Data items

***

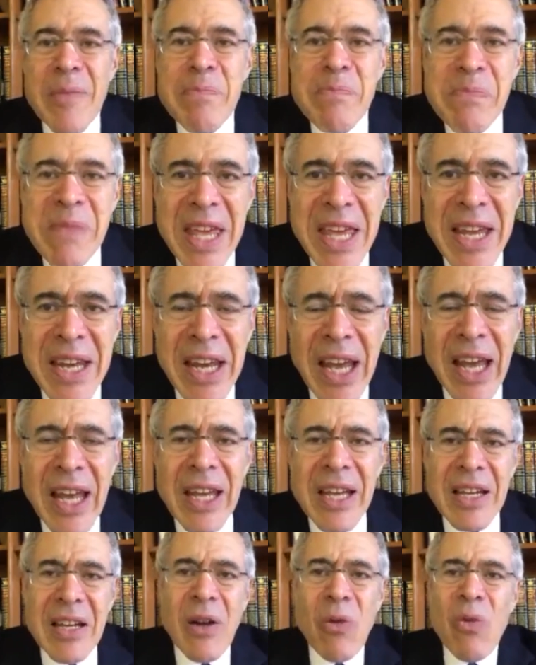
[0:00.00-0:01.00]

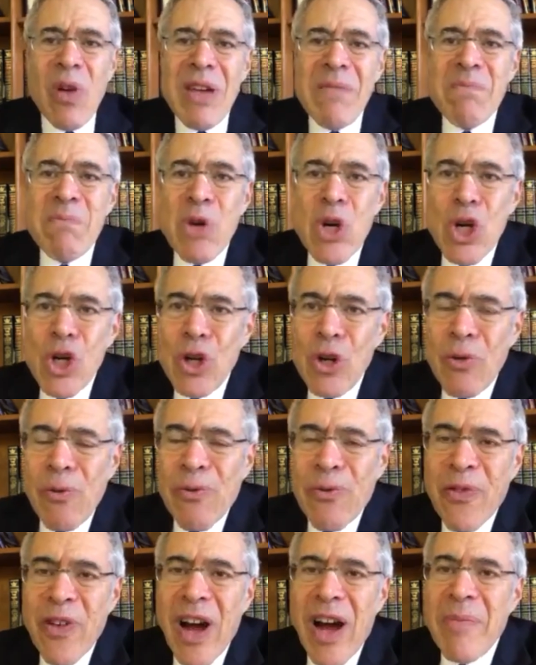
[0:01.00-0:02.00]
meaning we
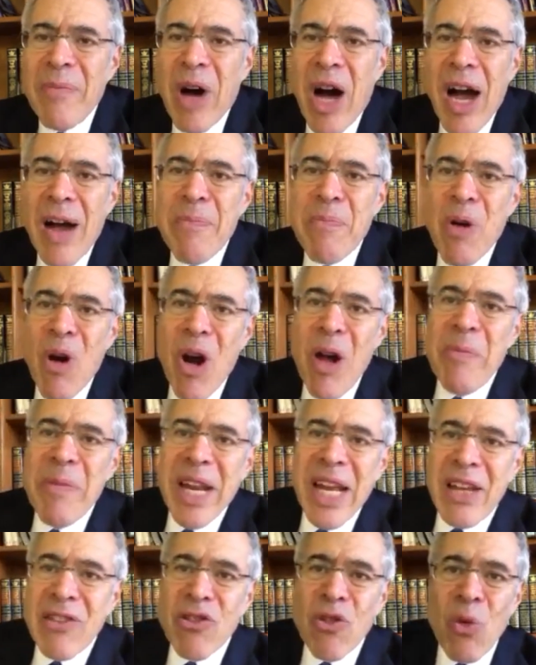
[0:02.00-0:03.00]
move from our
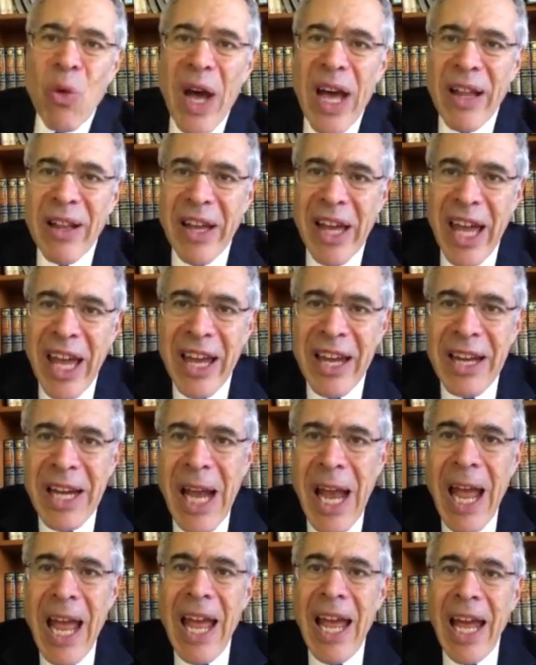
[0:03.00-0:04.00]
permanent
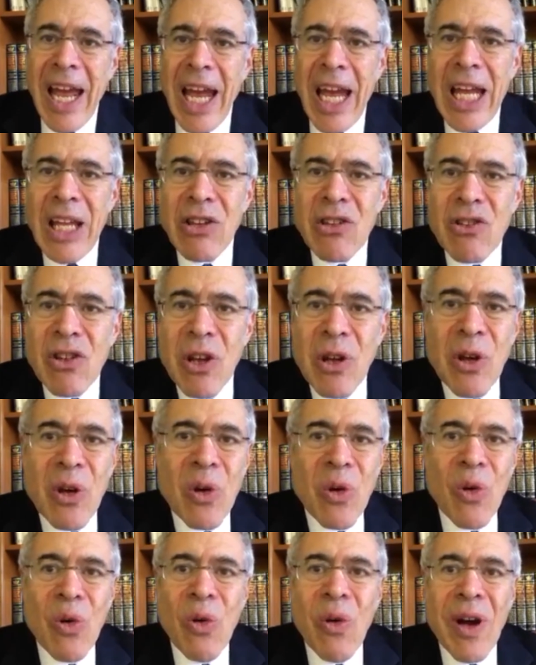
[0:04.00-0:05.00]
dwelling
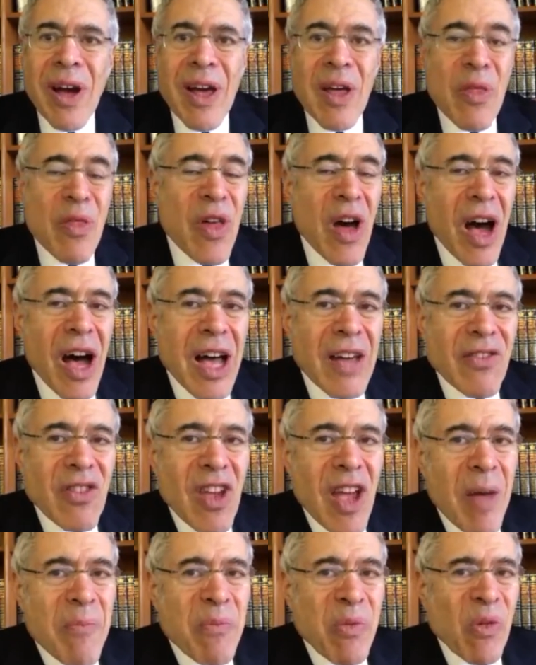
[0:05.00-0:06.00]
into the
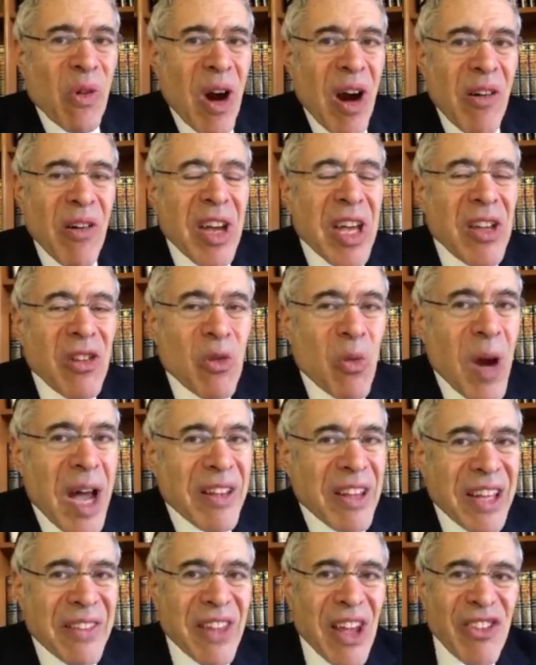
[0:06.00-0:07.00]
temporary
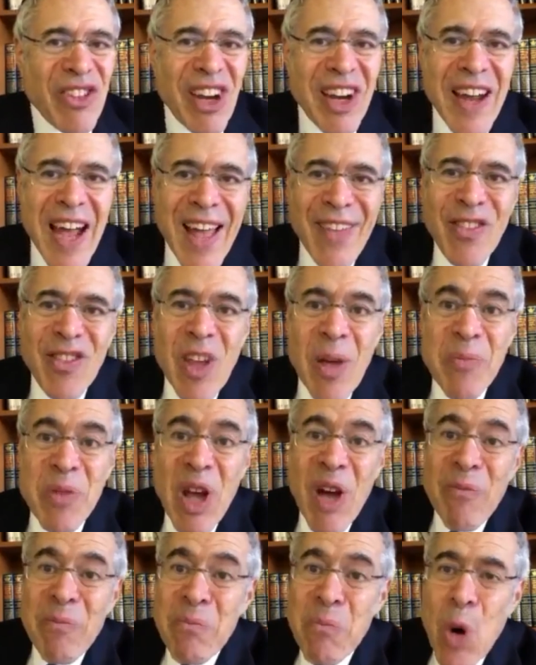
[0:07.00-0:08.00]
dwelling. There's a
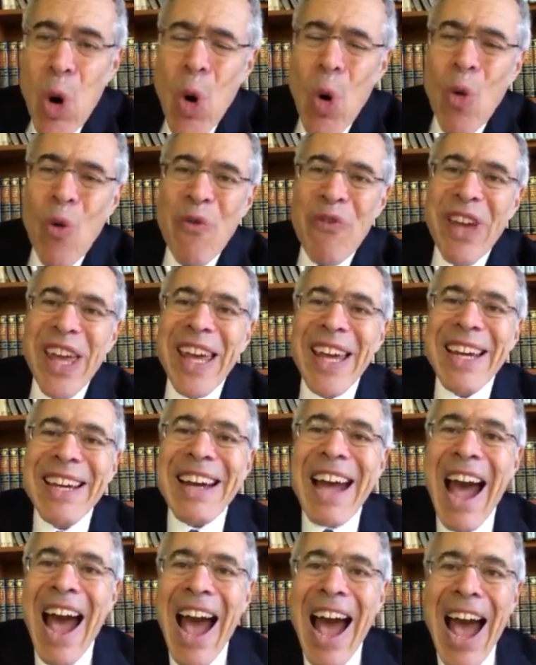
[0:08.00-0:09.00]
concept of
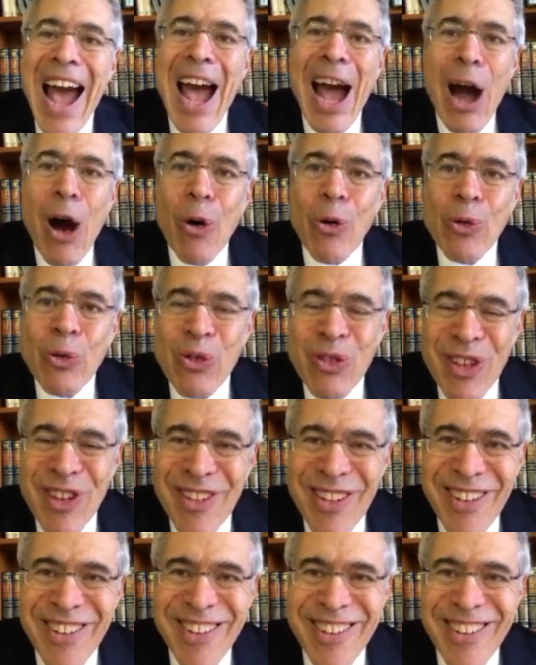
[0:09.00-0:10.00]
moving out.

***

TASK TO CARRY OUT >> Without the pictures, transcribe exactly the lines above from the one containing "[0:06.00-0:07.00]" through the last.

WRITTEN SOLUTION >>
[0:06.00-0:07.00]
temporary
[0:07.00-0:08.00]
dwelling. There's a
[0:08.00-0:09.00]
concept of
[0:09.00-0:10.00]
moving out.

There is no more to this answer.